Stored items
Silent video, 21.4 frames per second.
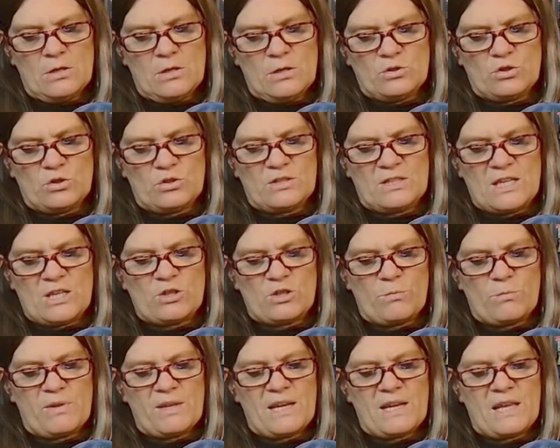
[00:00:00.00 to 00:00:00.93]
just needs
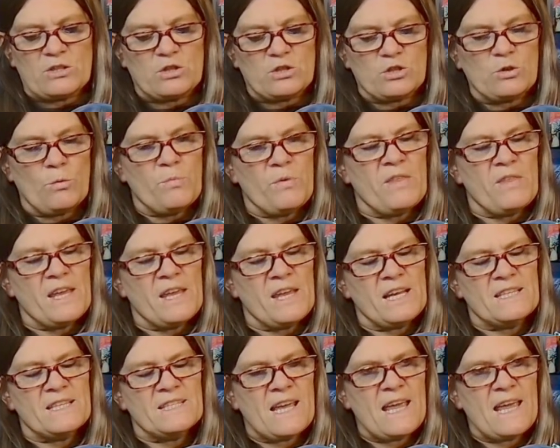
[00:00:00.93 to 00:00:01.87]
something else. Something that you
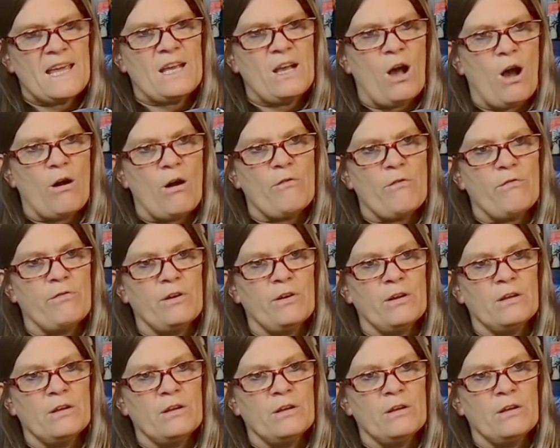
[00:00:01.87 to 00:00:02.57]
can take off.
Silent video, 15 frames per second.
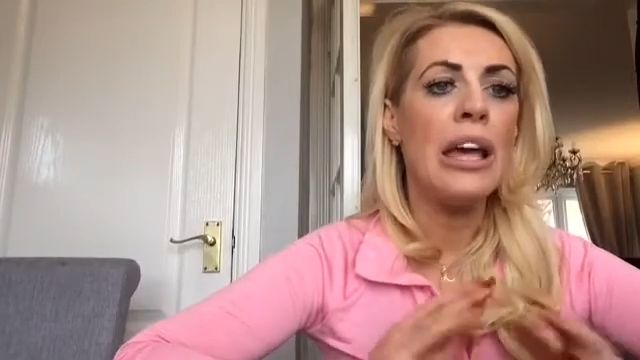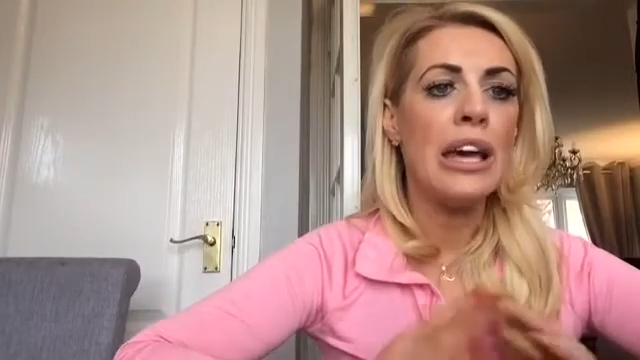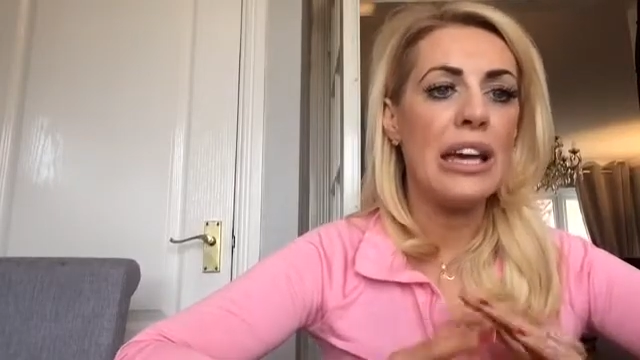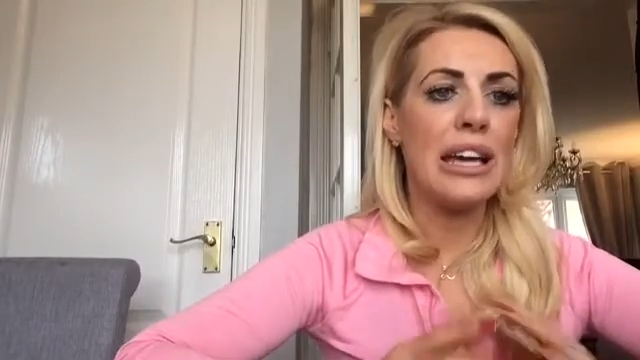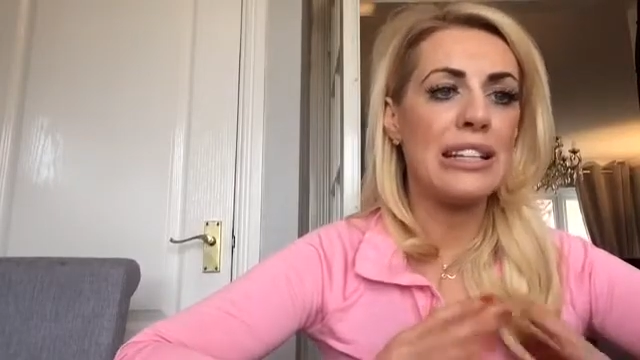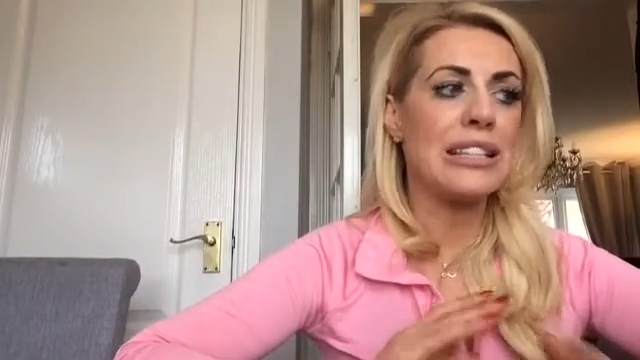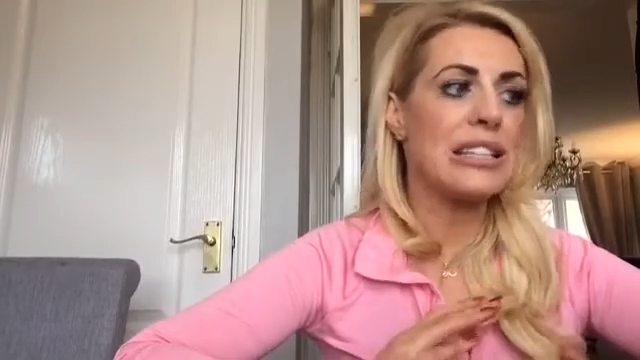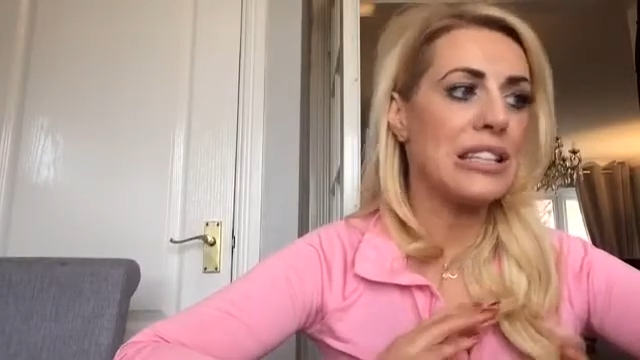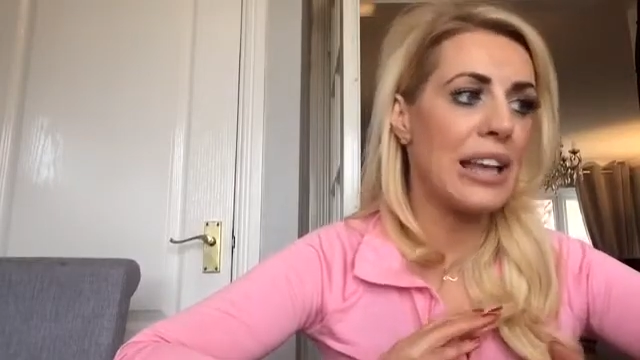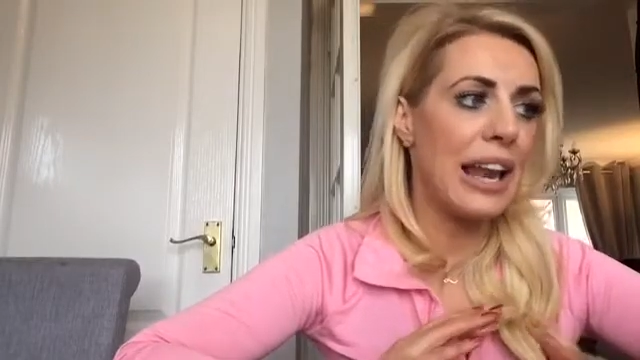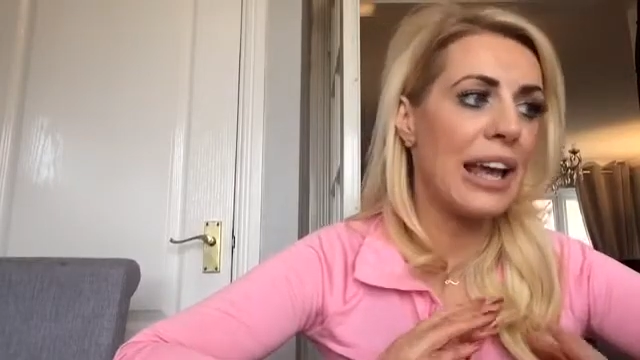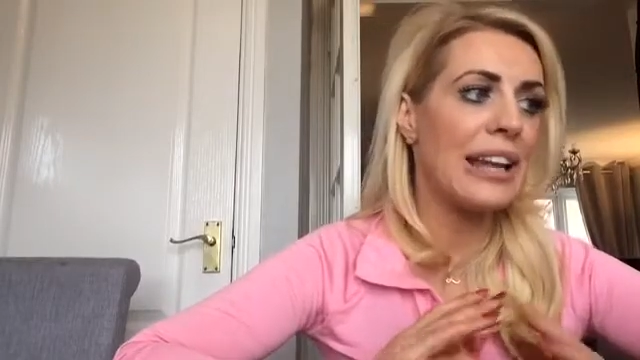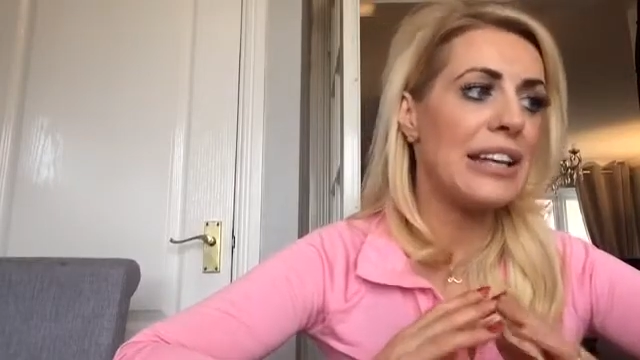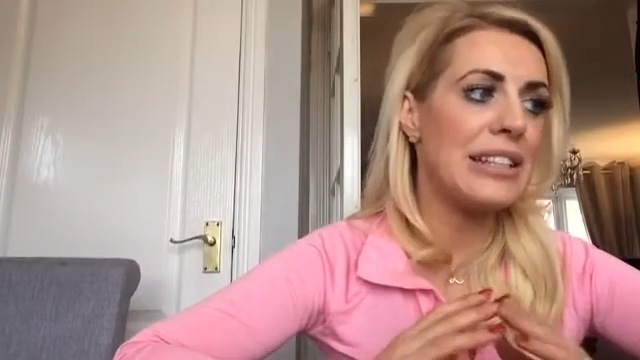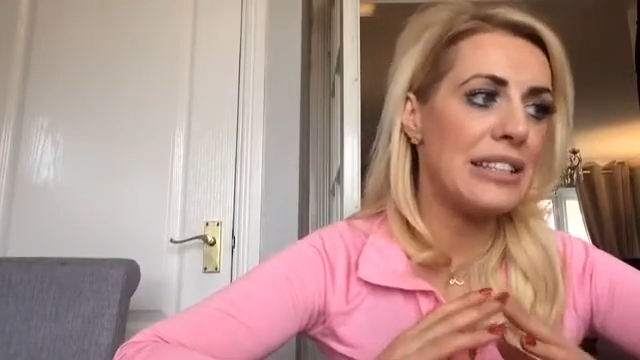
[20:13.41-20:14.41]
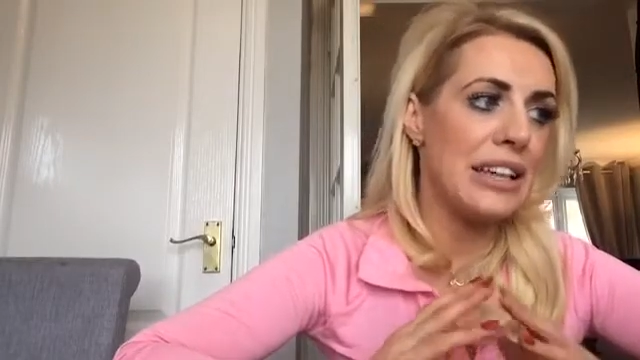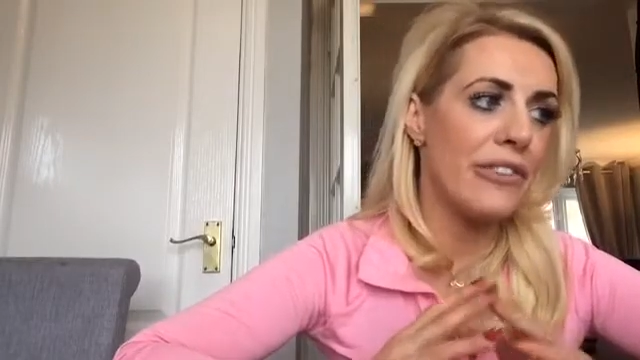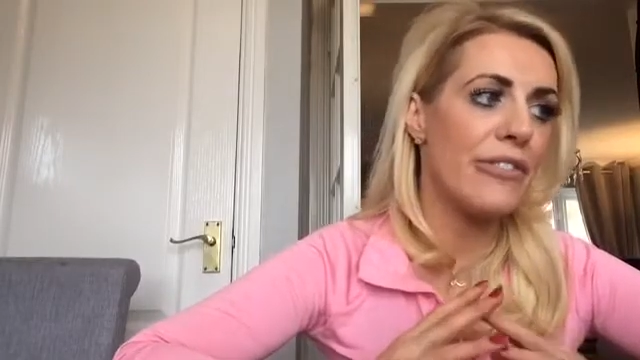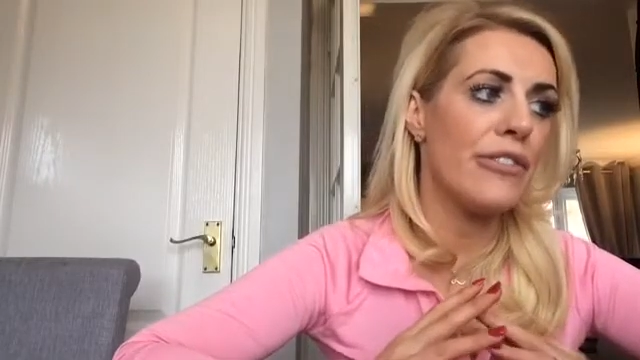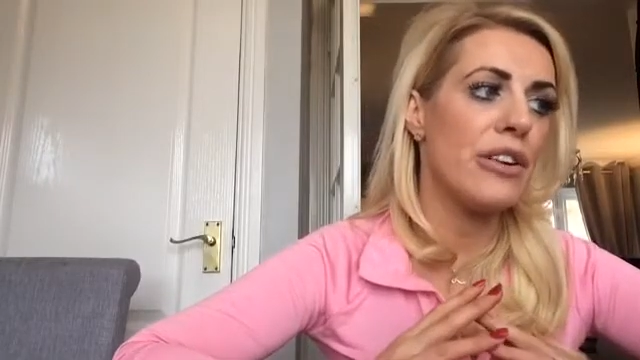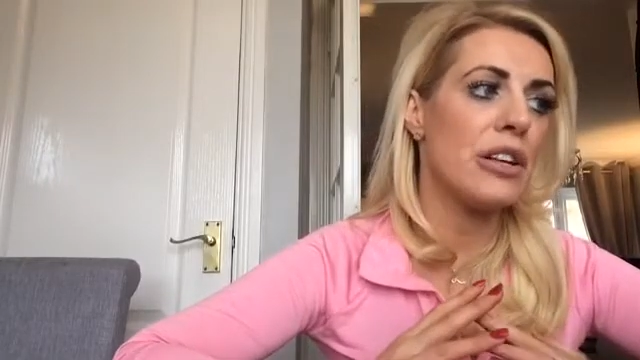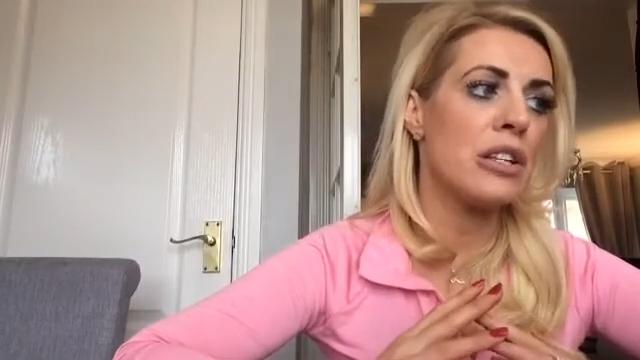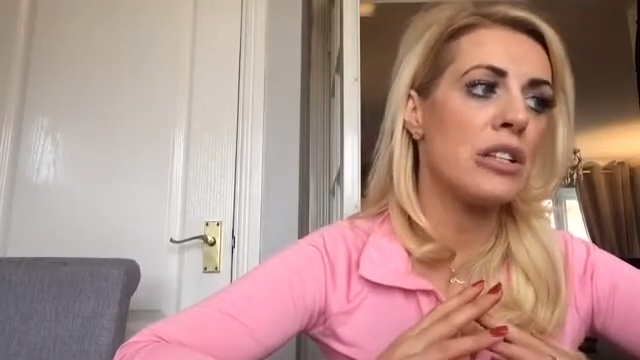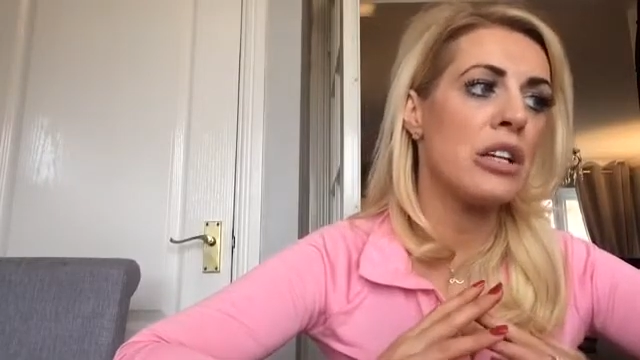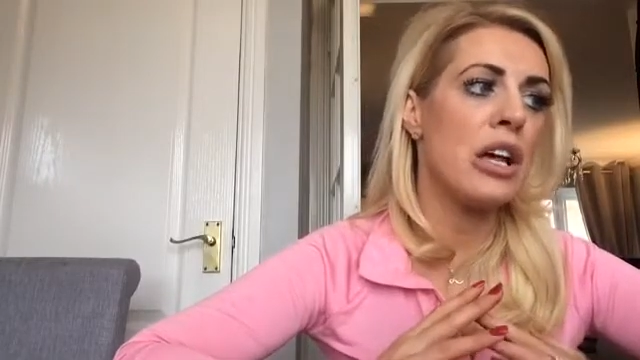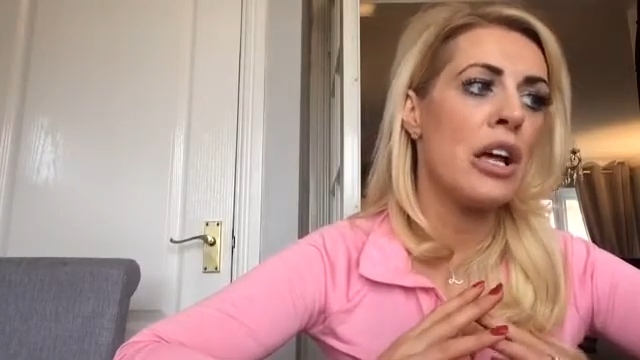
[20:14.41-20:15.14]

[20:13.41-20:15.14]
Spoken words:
he has a slightly different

Directions
Look through the records and gather every line containing "Silent".

Task answer
Silent video, 21.4 frames per second.
Silent video, 15 frames per second.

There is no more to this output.